Tina Khezresmaeilzadeh, Jike Zhong, Konstantinos Psounis
arXiv (2026)
MM Benchmark Reasoning Agent

📝 Paper Summary

Visual Reasoning Vision-Language Model Evaluation Diagnostic Benchmarking
VRIQ demonstrates that Vision-Language Models fail visual IQ tasks primarily due to perceptual bottlenecks (extracting visual facts) rather than reasoning deficits, even when using tool-augmented inference.
Core Problem
Current benchmarks evaluate perception and reasoning as a monolithic capability, making it impossible to determine if models fail because they cannot 'see' the visual elements or because they cannot 'think' through the logic.
Why it matters:
  • High-stakes applications like medical diagnosis requiring visual reasoning are unreliable if models hallucinate basic visual facts
  • Existing benchmarks focus either on shallow natural image QA or abstract puzzles without real-world grounding, lacking a bridge between the two
  • Prior evaluations fail to pinpoint whether improvements should target the visual encoder (perception) or the language planner (reasoning)

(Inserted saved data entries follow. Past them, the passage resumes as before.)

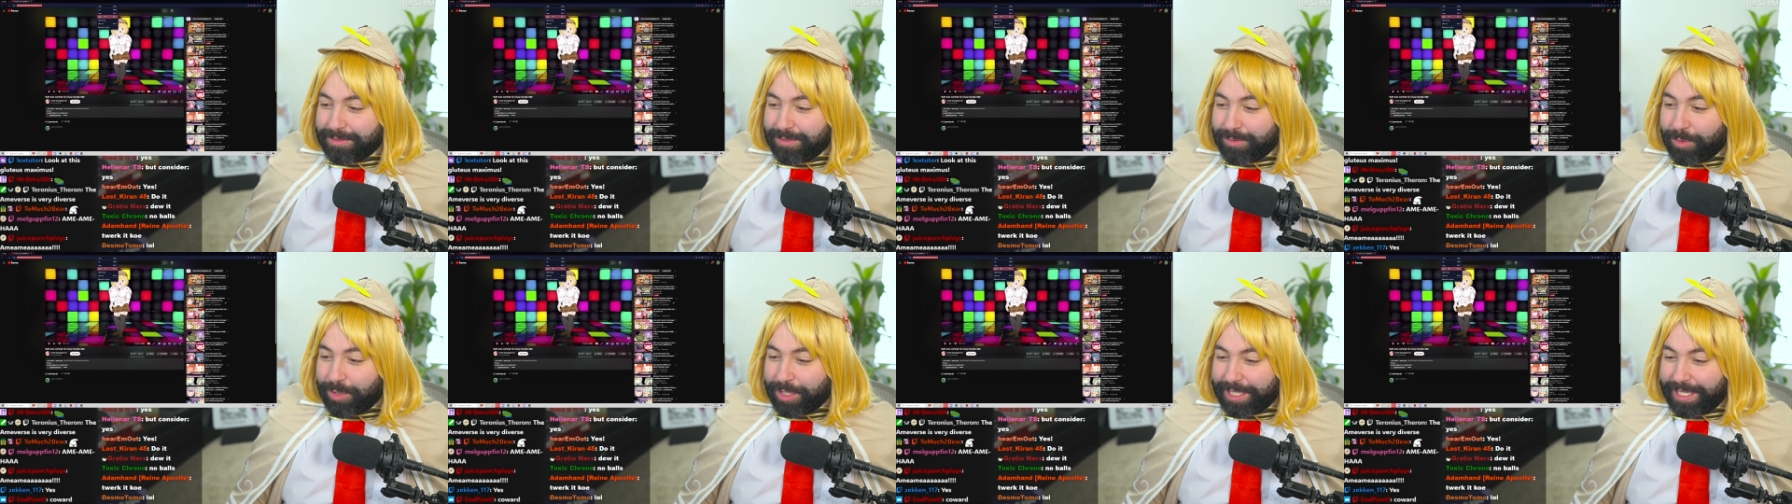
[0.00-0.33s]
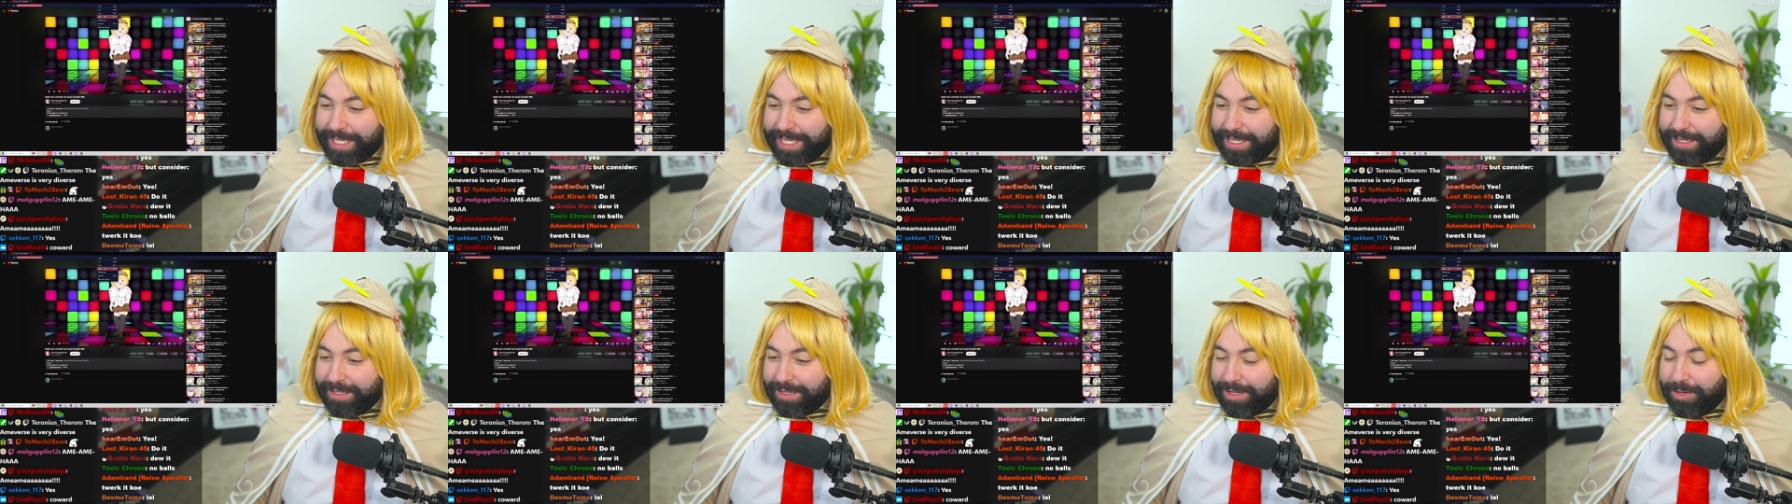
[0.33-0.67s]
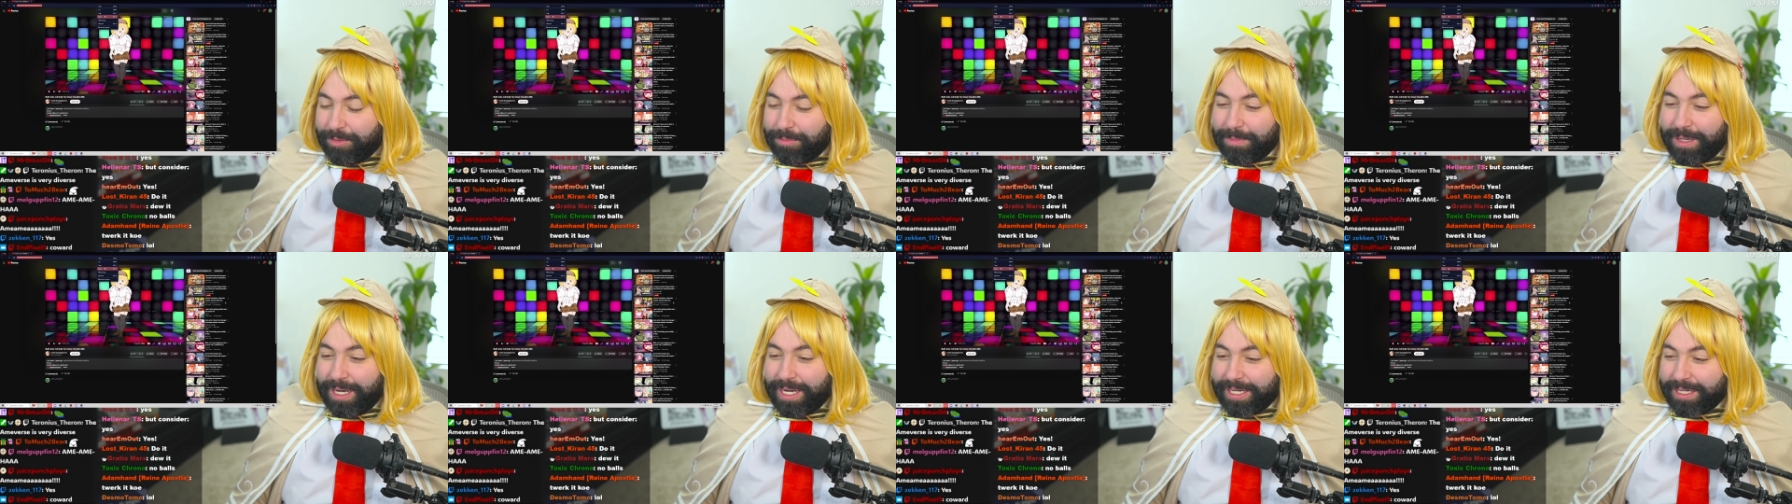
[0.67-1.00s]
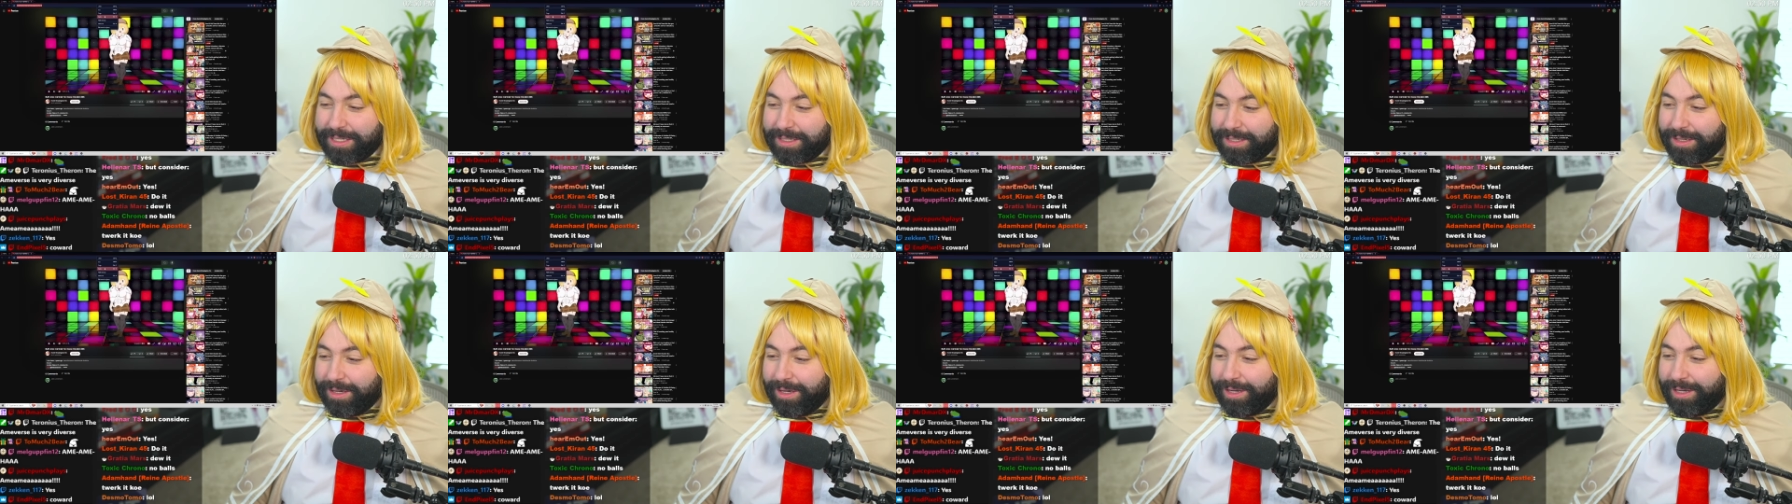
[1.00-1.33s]
Twerk it. Oh my
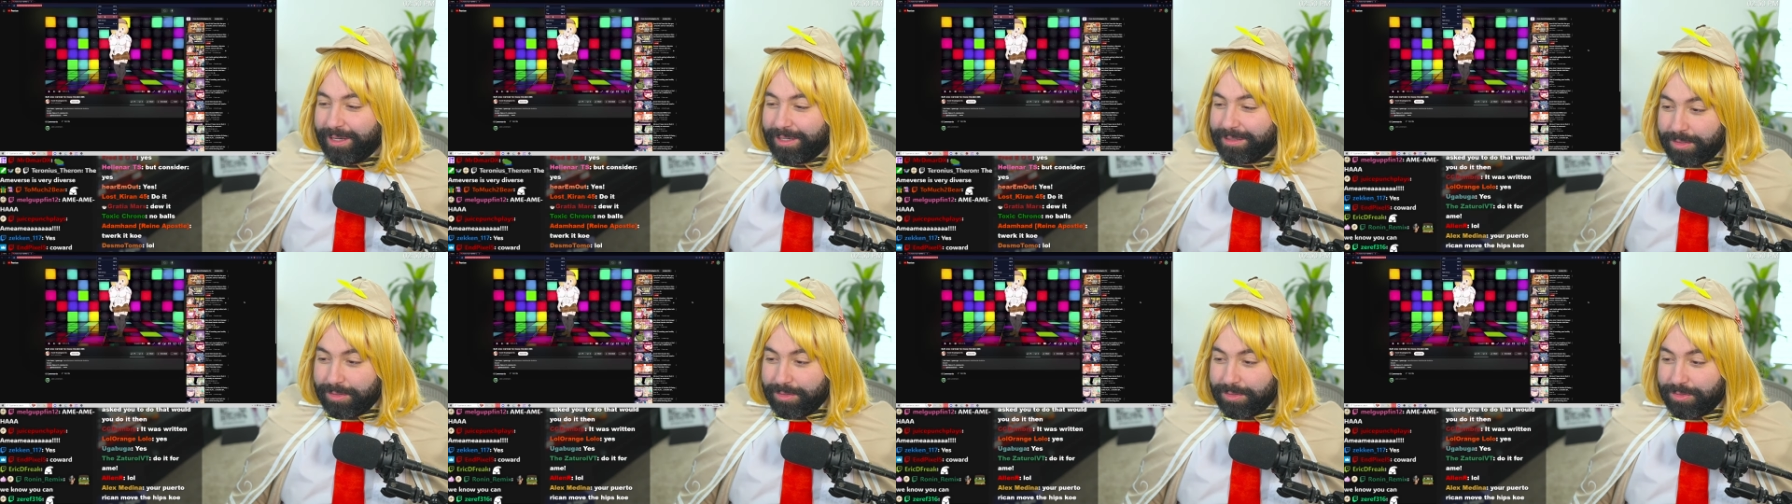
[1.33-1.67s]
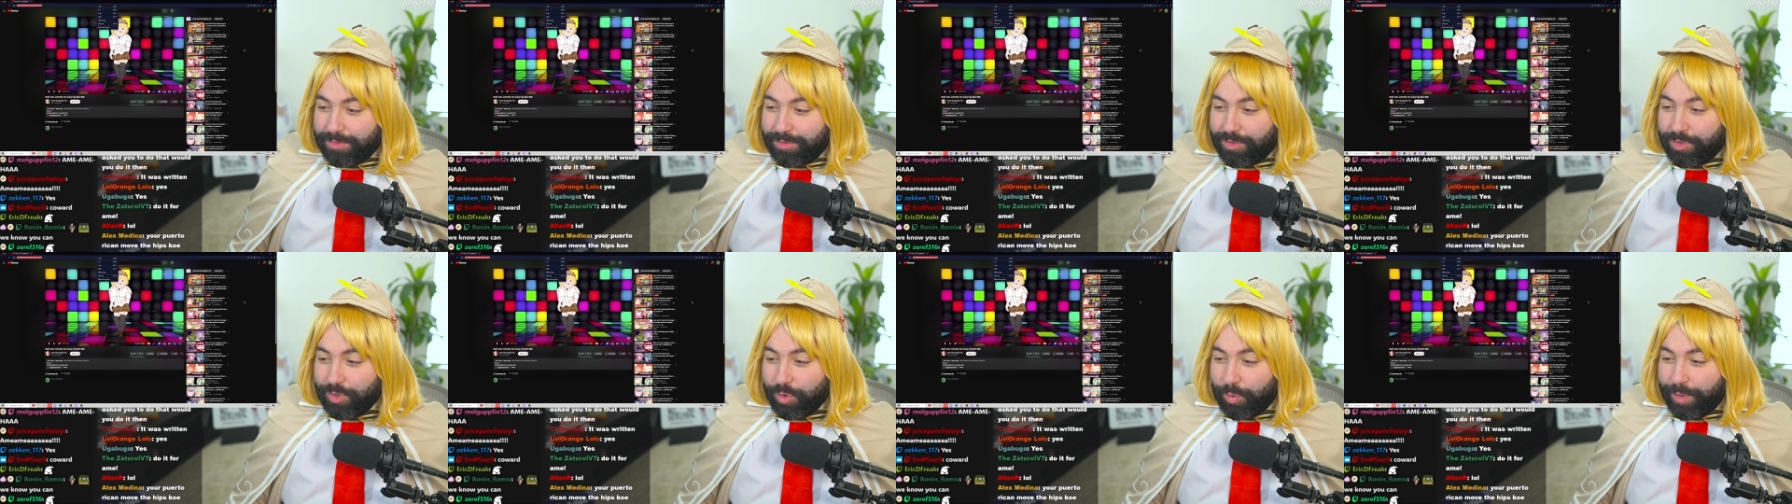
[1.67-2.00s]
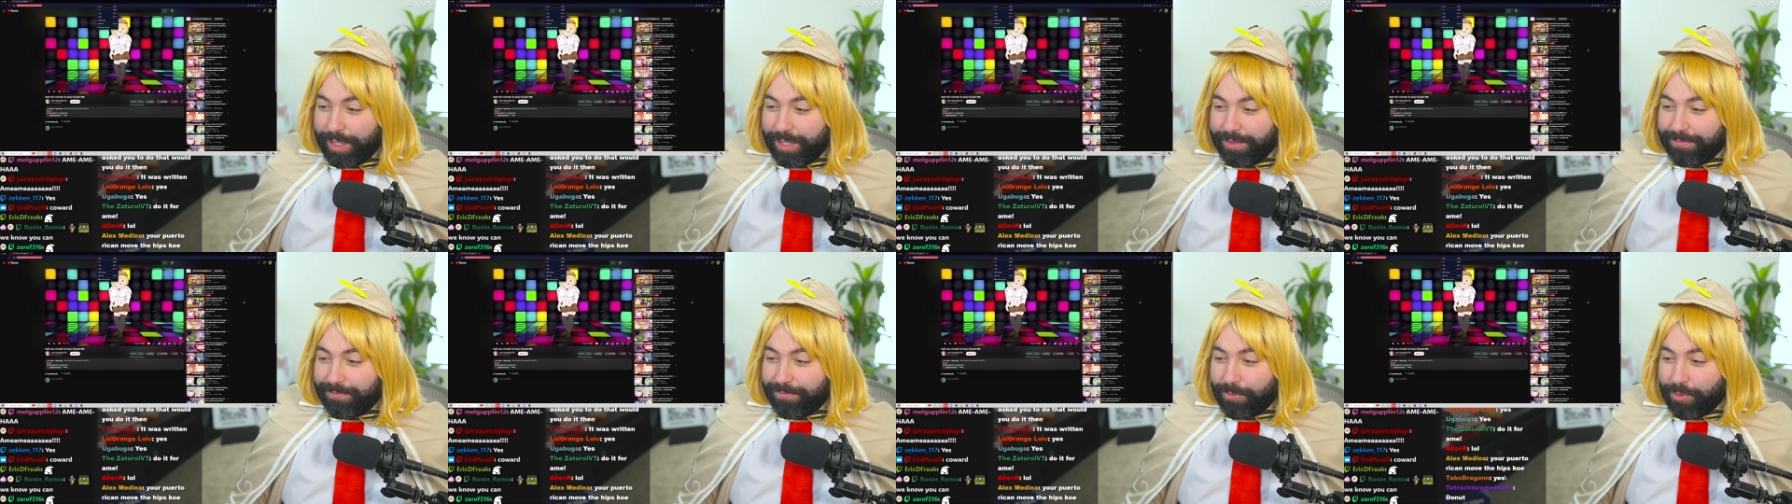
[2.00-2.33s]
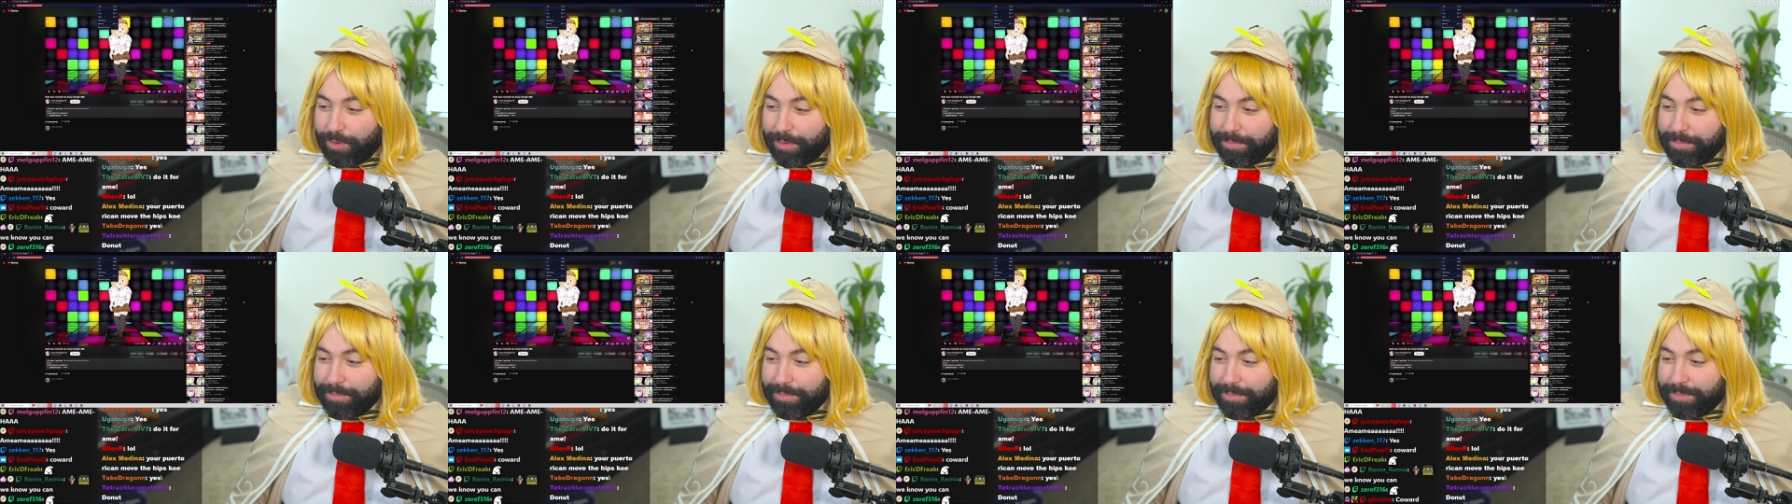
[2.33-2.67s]
god. Do it
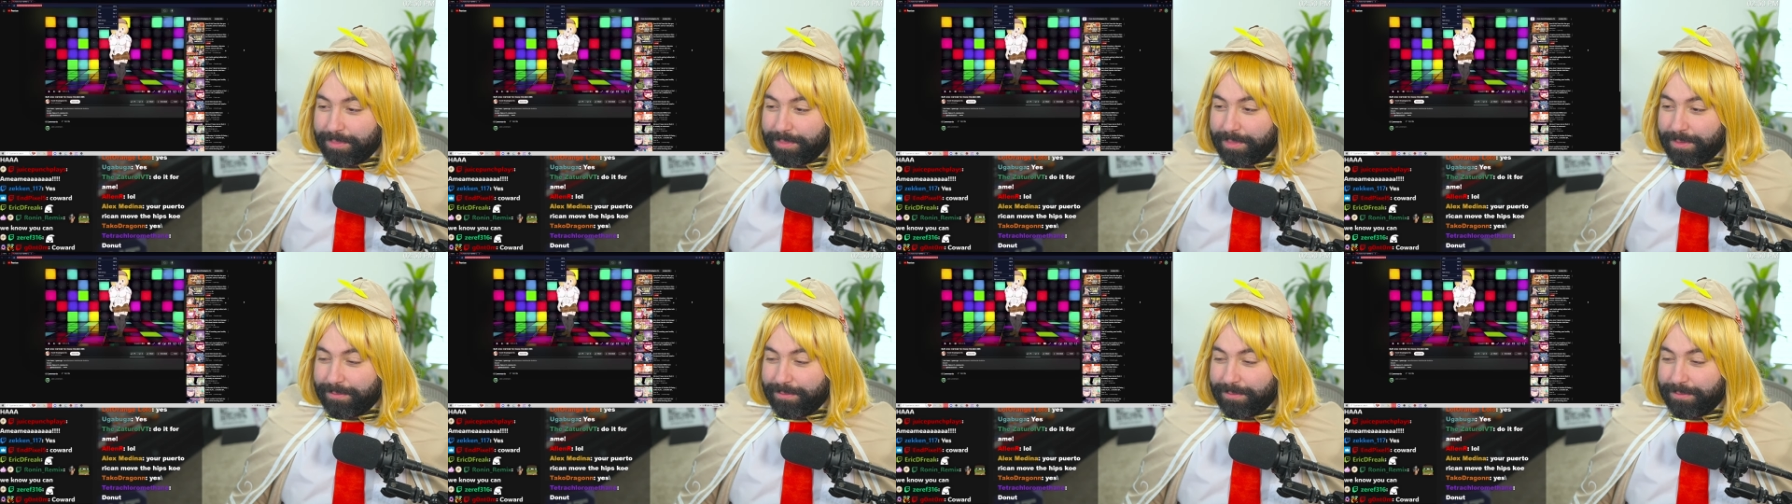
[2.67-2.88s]
for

Concrete Example: In a matrix reasoning puzzle, a model might fail to predict the next shape. Without diagnostic probes, it is unclear if the model failed to deduce the 'rotate 45 degrees' rule (reasoning error) or simply misidentified the initial shape as a square instead of a triangle (perception error).
Key Novelty
Parallel Domain Diagnostic Benchmarking
  • Constructs parallel sets of Abstract (geometric) and Natural (real-world) puzzles that share identical logical structures, allowing direct comparison across visual domains
  • Introduces a hierarchical probing framework: if a model fails a puzzle, it is tested on 'Perceptual probes' (visual fact-checking) and 'Reasoning probes' (text-only logic) to isolate the root cause
Evaluation Highlights
  • Average performance on abstract puzzles is near random (~28%), significantly lower than natural image tasks (~45%)
  • 56% of model failures are attributed to Perception-only deficits (model knows the logic but misses visual facts)
  • Only 1% of failures are Reasoning-only (model sees correctly but fails logic), limiting the effectiveness of reasoning-focused improvements like Chain-of-Thought
Breakthrough Assessment
8/10
Provides a critical diagnostic reality check for VLMs, debunking the assumption that 'reasoning' is the primary bottleneck and rigorously quantifying the perception gap.